*Task directions*.
Your copy should begin at the line containing "but then getting" and end at the last line of the records below, matching each line exactly and leaving out pictures.

Dataset excerpts

——————————

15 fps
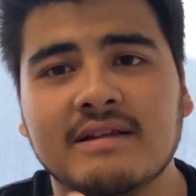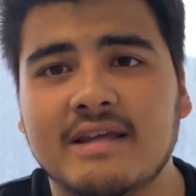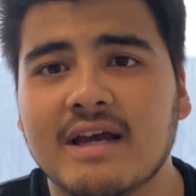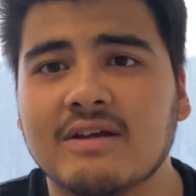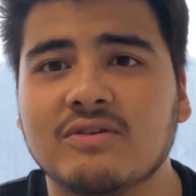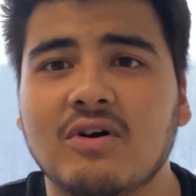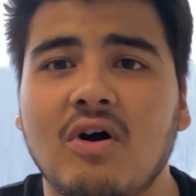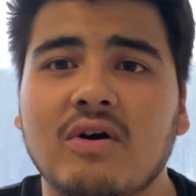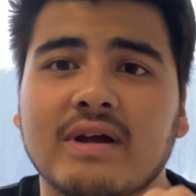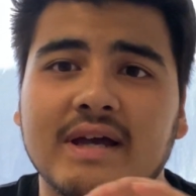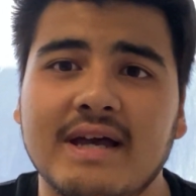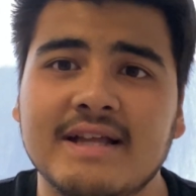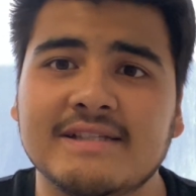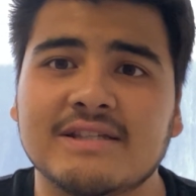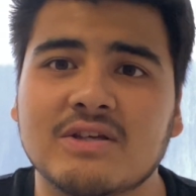TikTok,
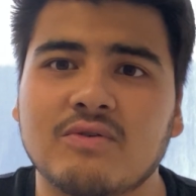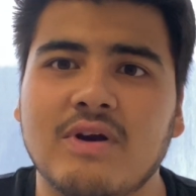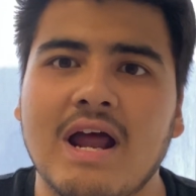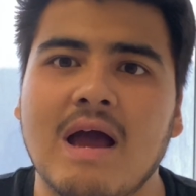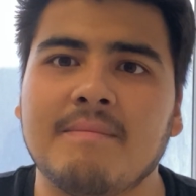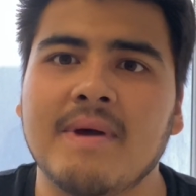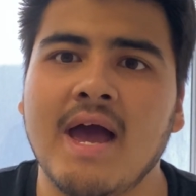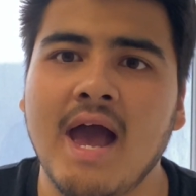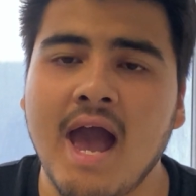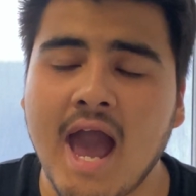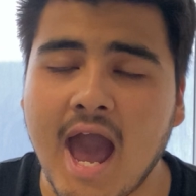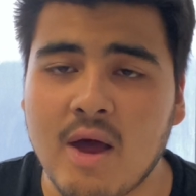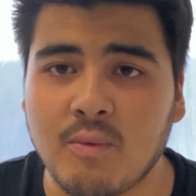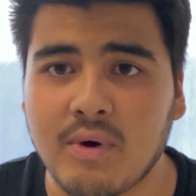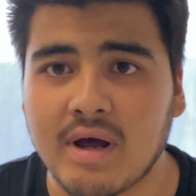Instagram,
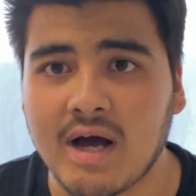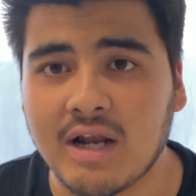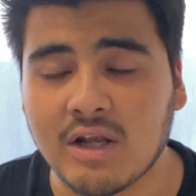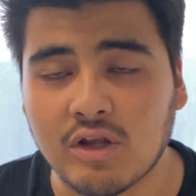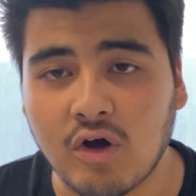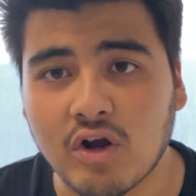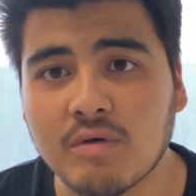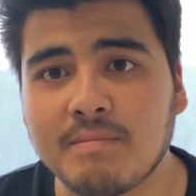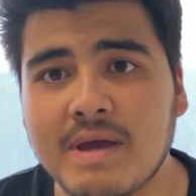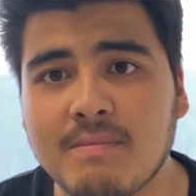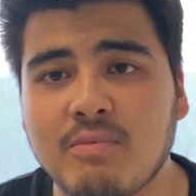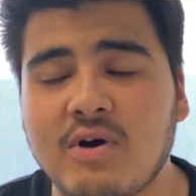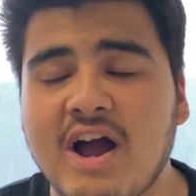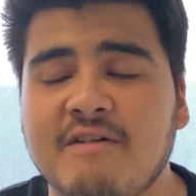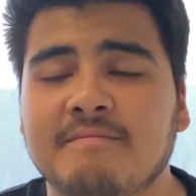and what a lot of
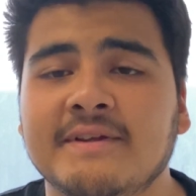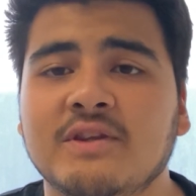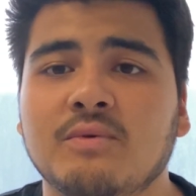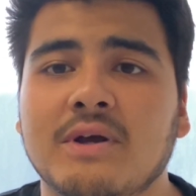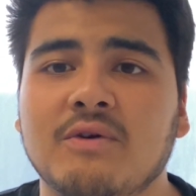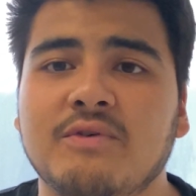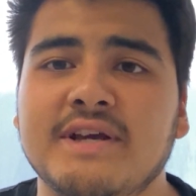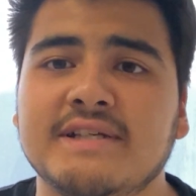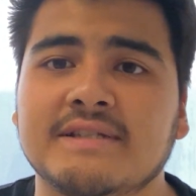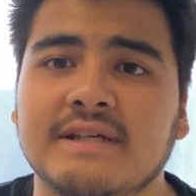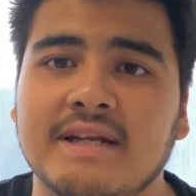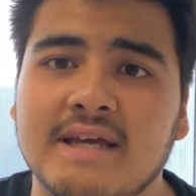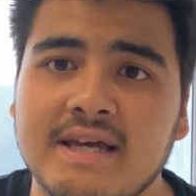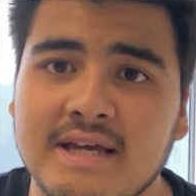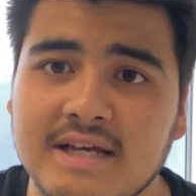people have been doing
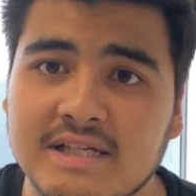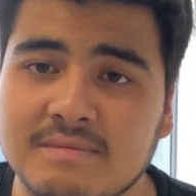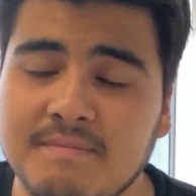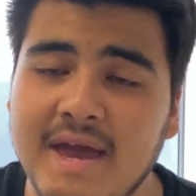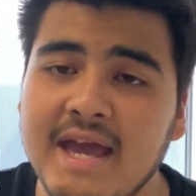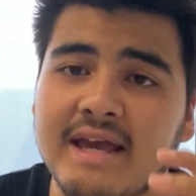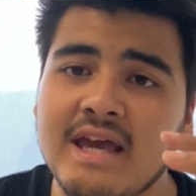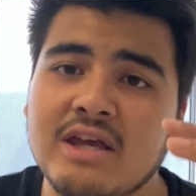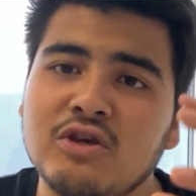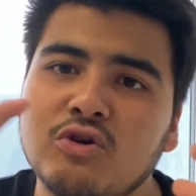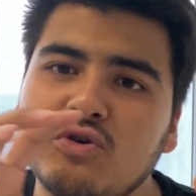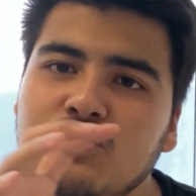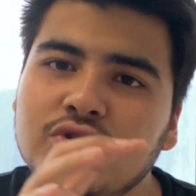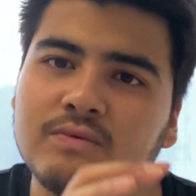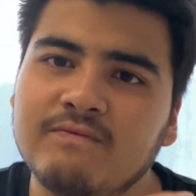recently is making
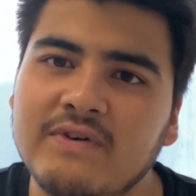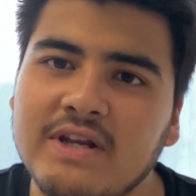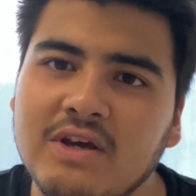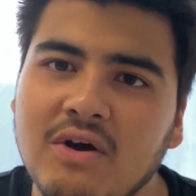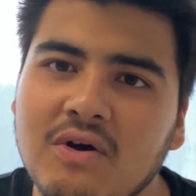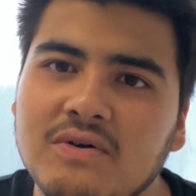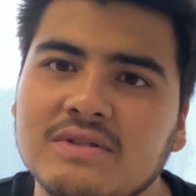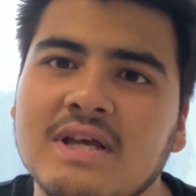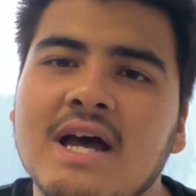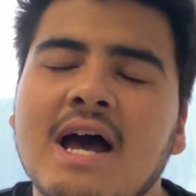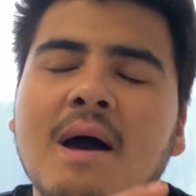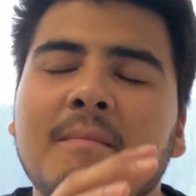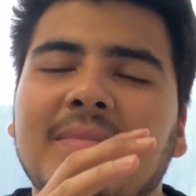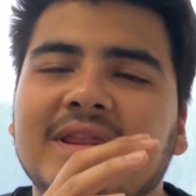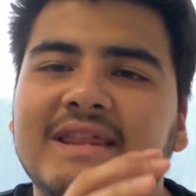YouTube videos,
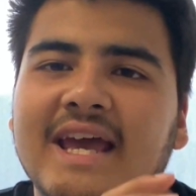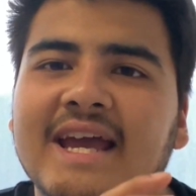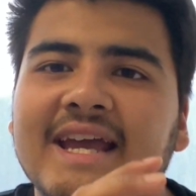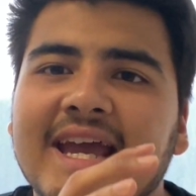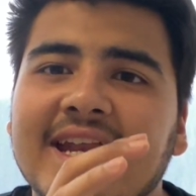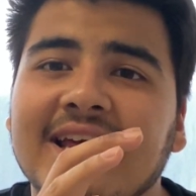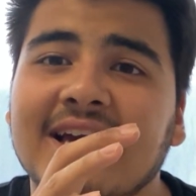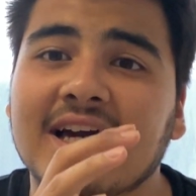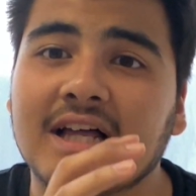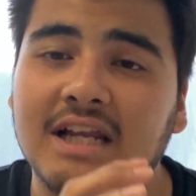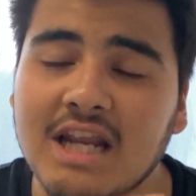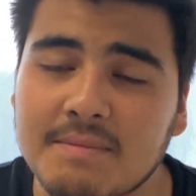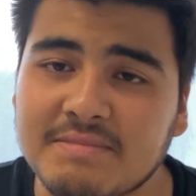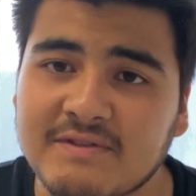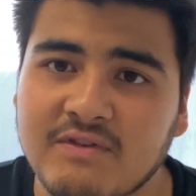but then getting
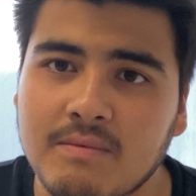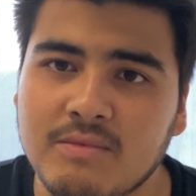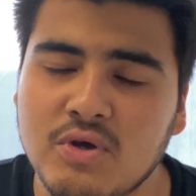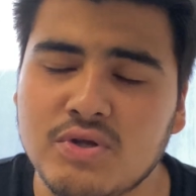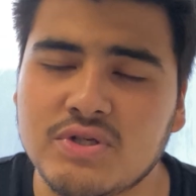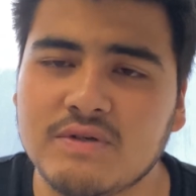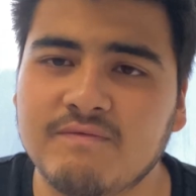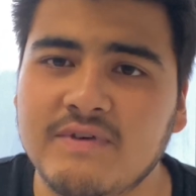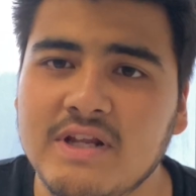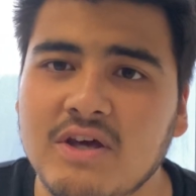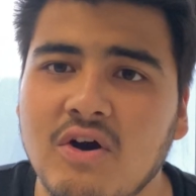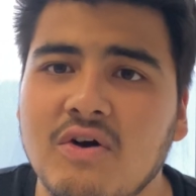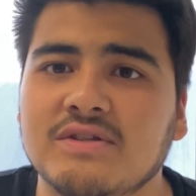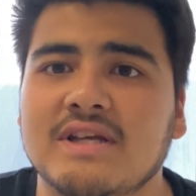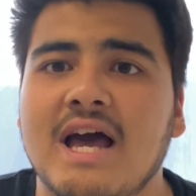clips from YouTube
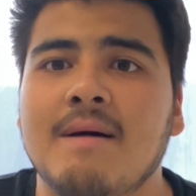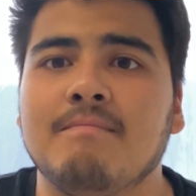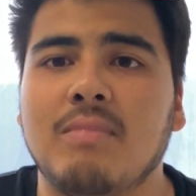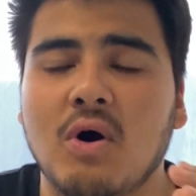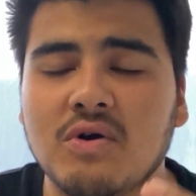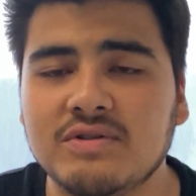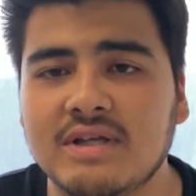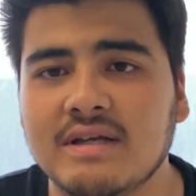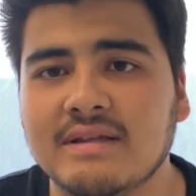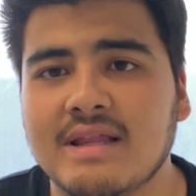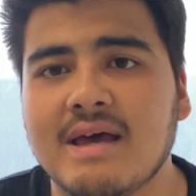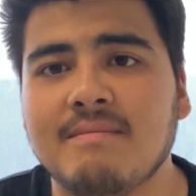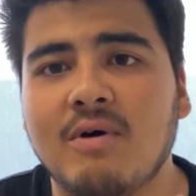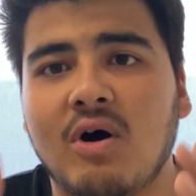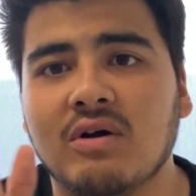videos and posting
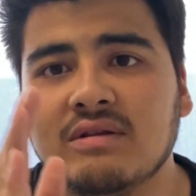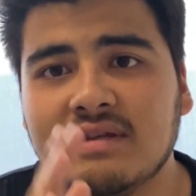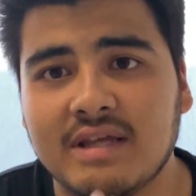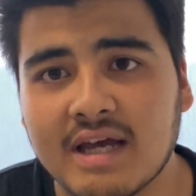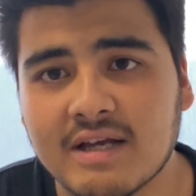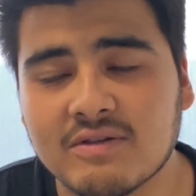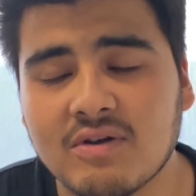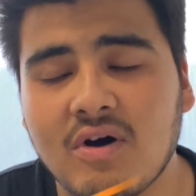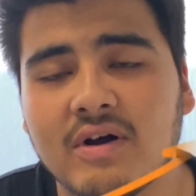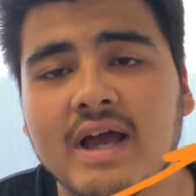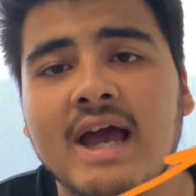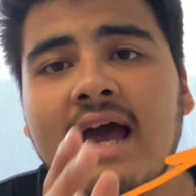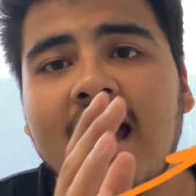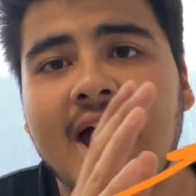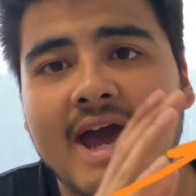them on TikTok
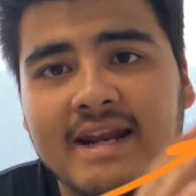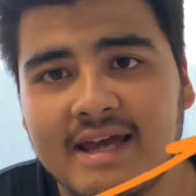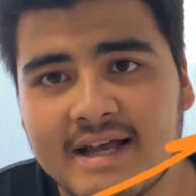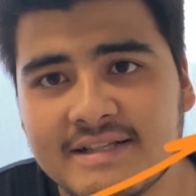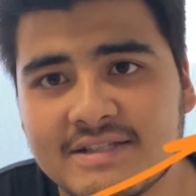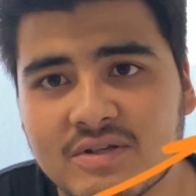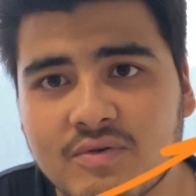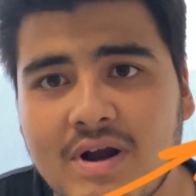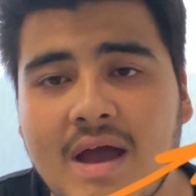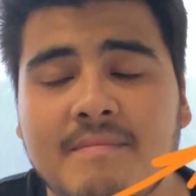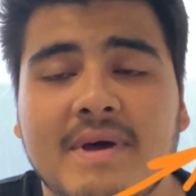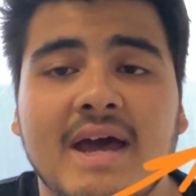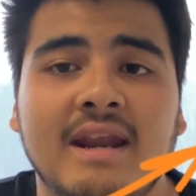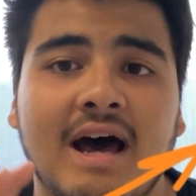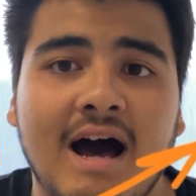and Instagram
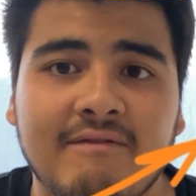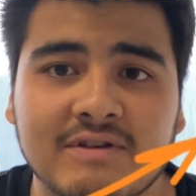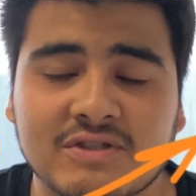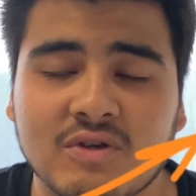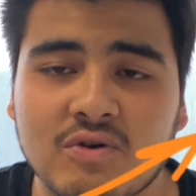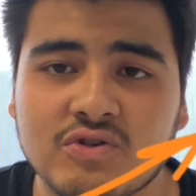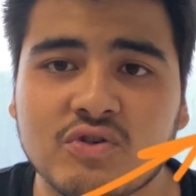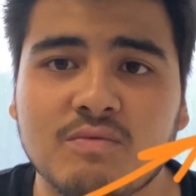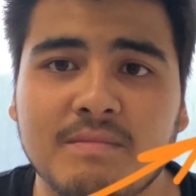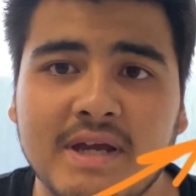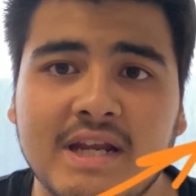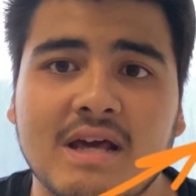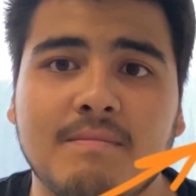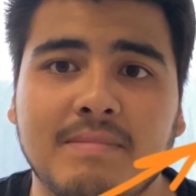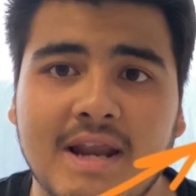and other social
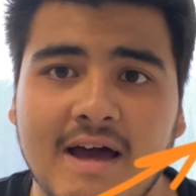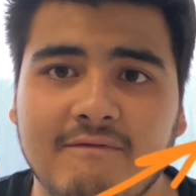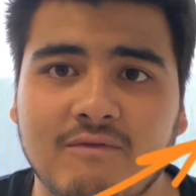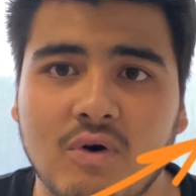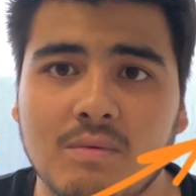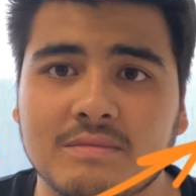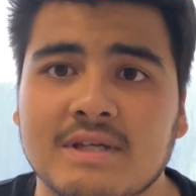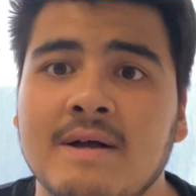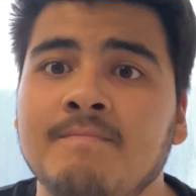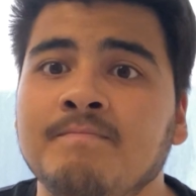media platforms.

——————————

*The answer*.
but then getting
clips from YouTube
videos and posting
them on TikTok
and Instagram
and other social
media platforms.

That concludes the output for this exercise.